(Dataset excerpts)
*****

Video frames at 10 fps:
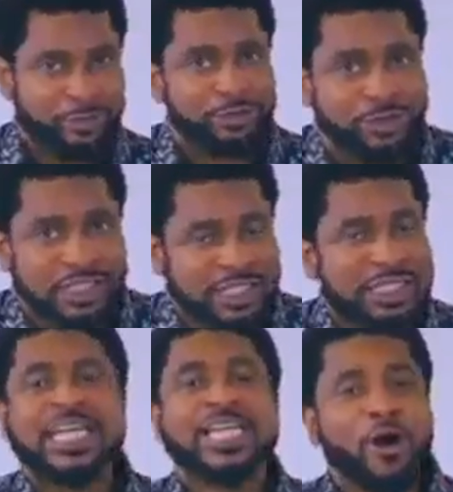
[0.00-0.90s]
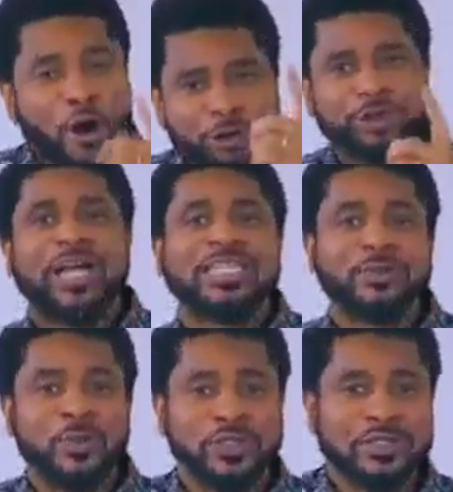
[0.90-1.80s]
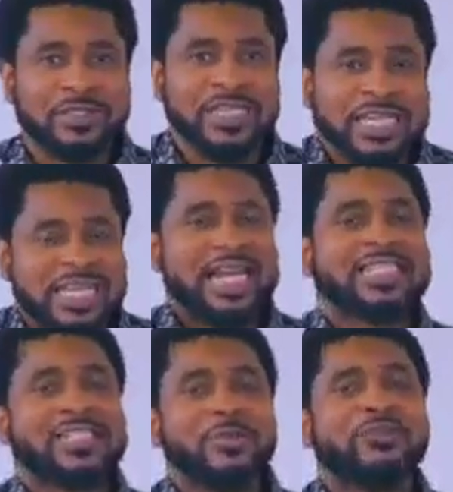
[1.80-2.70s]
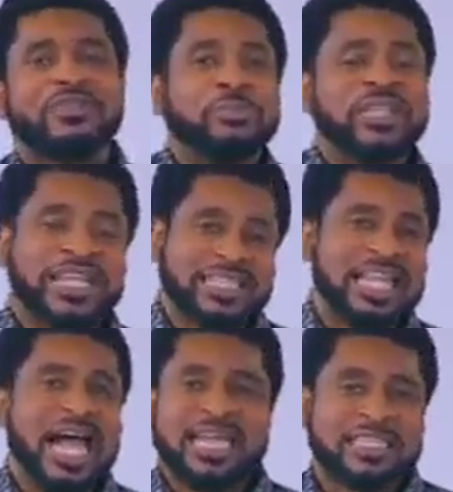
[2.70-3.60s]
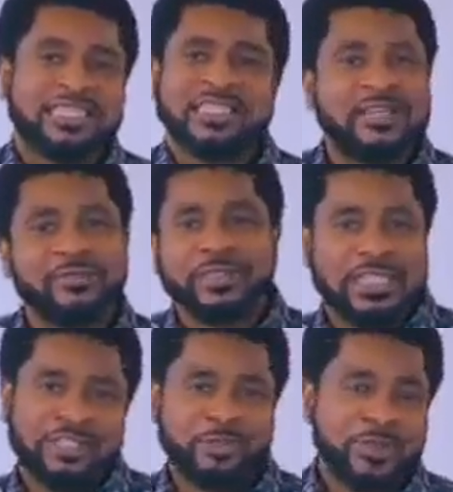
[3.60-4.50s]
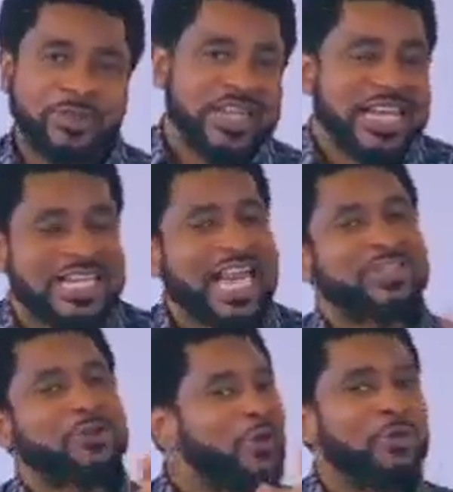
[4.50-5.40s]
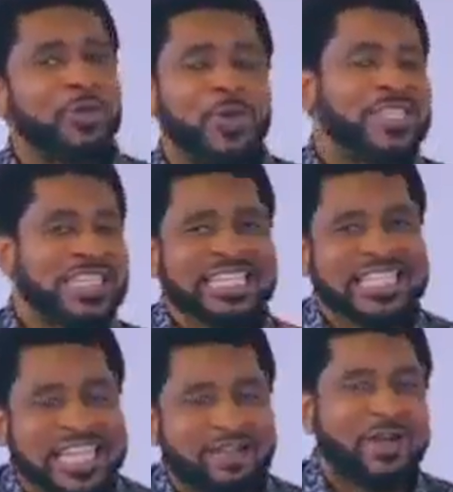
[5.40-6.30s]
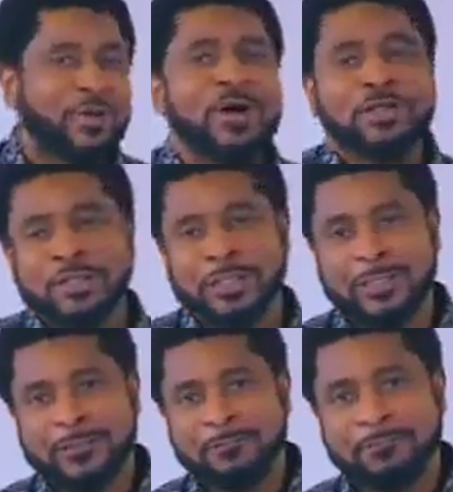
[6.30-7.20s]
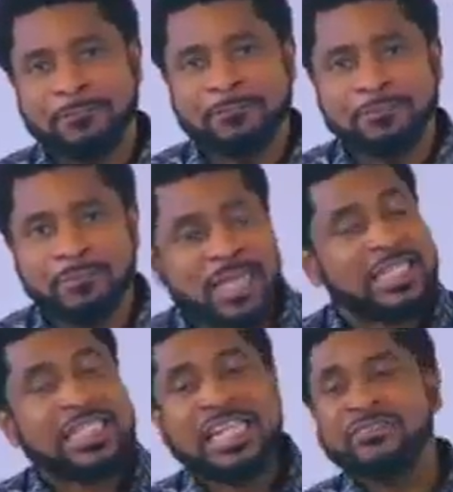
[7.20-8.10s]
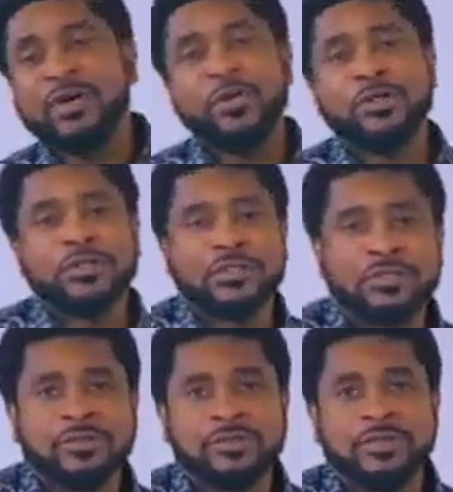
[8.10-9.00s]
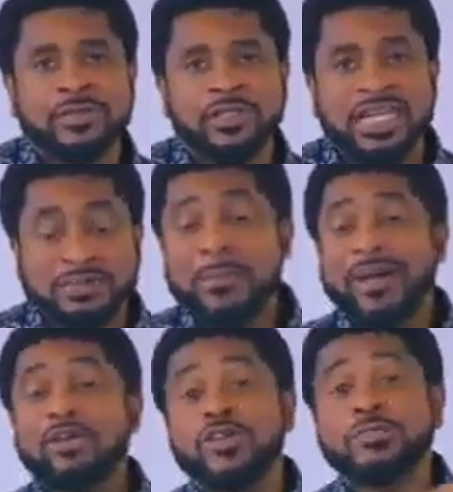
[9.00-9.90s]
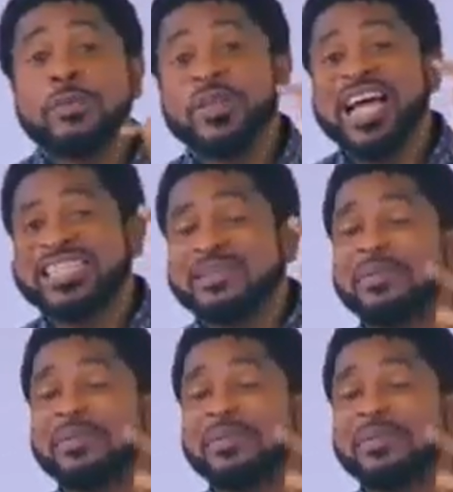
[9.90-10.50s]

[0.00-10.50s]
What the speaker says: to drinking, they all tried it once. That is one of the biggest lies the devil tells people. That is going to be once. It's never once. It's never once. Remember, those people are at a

*****

▶ [WHAT TO DO] Where a line contains "[0.90-1.80s]", begin there and transcribe every line through the last one of the records above, exactly and with no pictures.

▶ [TASK OUTPUT]
[0.90-1.80s]
[1.80-2.70s]
[2.70-3.60s]
[3.60-4.50s]
[4.50-5.40s]
[5.40-6.30s]
[6.30-7.20s]
[7.20-8.10s]
[8.10-9.00s]
[9.00-9.90s]
[9.90-10.50s]

[0.00-10.50s]
What the speaker says: to drinking, they all tried it once. That is one of the biggest lies the devil tells people. That is going to be once. It's never once. It's never once. Remember, those people are at a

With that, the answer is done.